Speaking from HPACK perspective nothing bad should happen as the implementation
works incrementally.
Decoder is fed with buffers until a header block is fully processed. Decoder
does not make any assumption on how the header block is spread across
ByteBuffer(s). A complete header block may be contained in a single ByteBuffer
or in many. As a bottom line, there's no Buffer to throw a
BufferOverflowException from.
Pretty much the same story with the Encoder. It is configured with a header.

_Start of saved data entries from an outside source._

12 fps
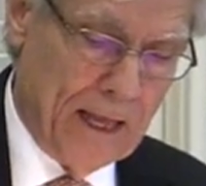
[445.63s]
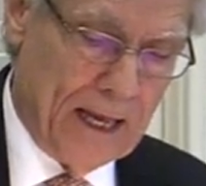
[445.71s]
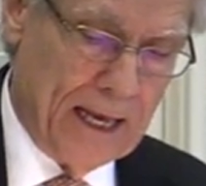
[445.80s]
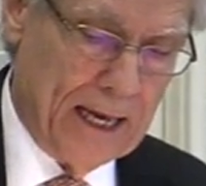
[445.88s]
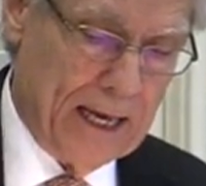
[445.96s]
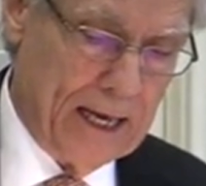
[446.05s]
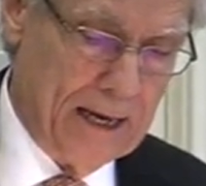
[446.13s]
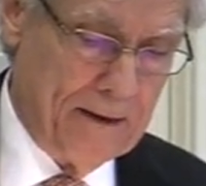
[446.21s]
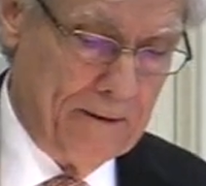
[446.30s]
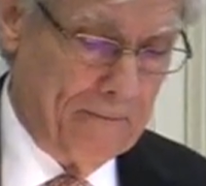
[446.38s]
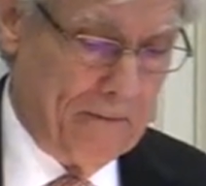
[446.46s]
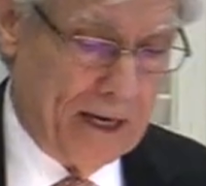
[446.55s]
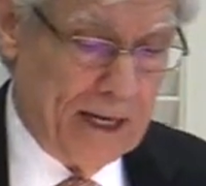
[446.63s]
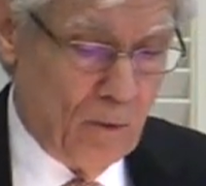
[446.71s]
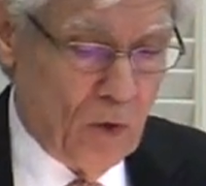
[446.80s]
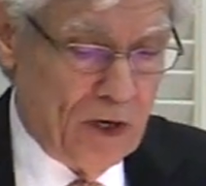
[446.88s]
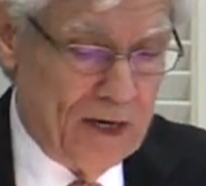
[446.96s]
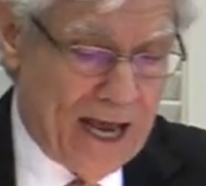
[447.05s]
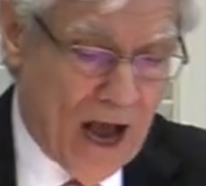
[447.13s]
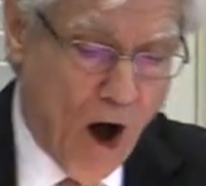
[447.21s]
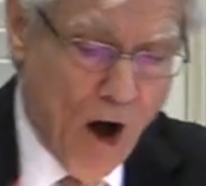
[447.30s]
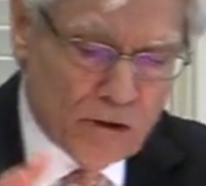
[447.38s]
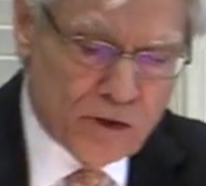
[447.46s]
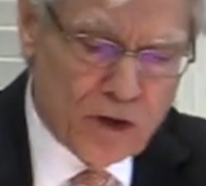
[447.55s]
He, but he would
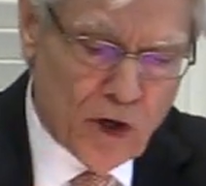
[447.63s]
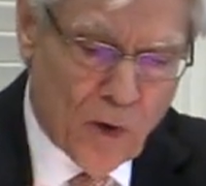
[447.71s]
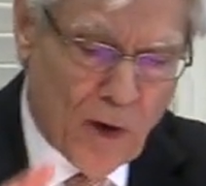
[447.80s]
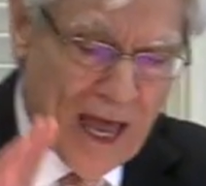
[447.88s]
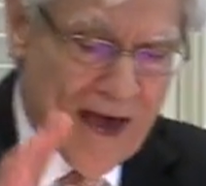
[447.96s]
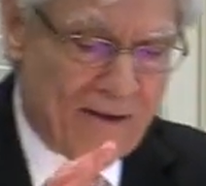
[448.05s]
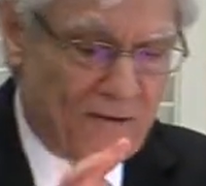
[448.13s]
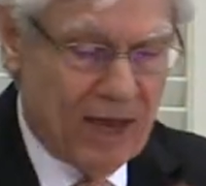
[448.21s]
also have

Then it's given buffers to write to. One by one. Until it fully encodes a
header. Encoder incrementally writes more data to the given buffer. It might
require a single buffer to encode the header or many.
> 4) Where possible, try to avoid the use of the modulo operator % - it
> is known to be really slow.
> From what I saw, you can probably get by using power of twos and bit
> shifting and masking.
> It does make the code a little more unreadable though. Your call.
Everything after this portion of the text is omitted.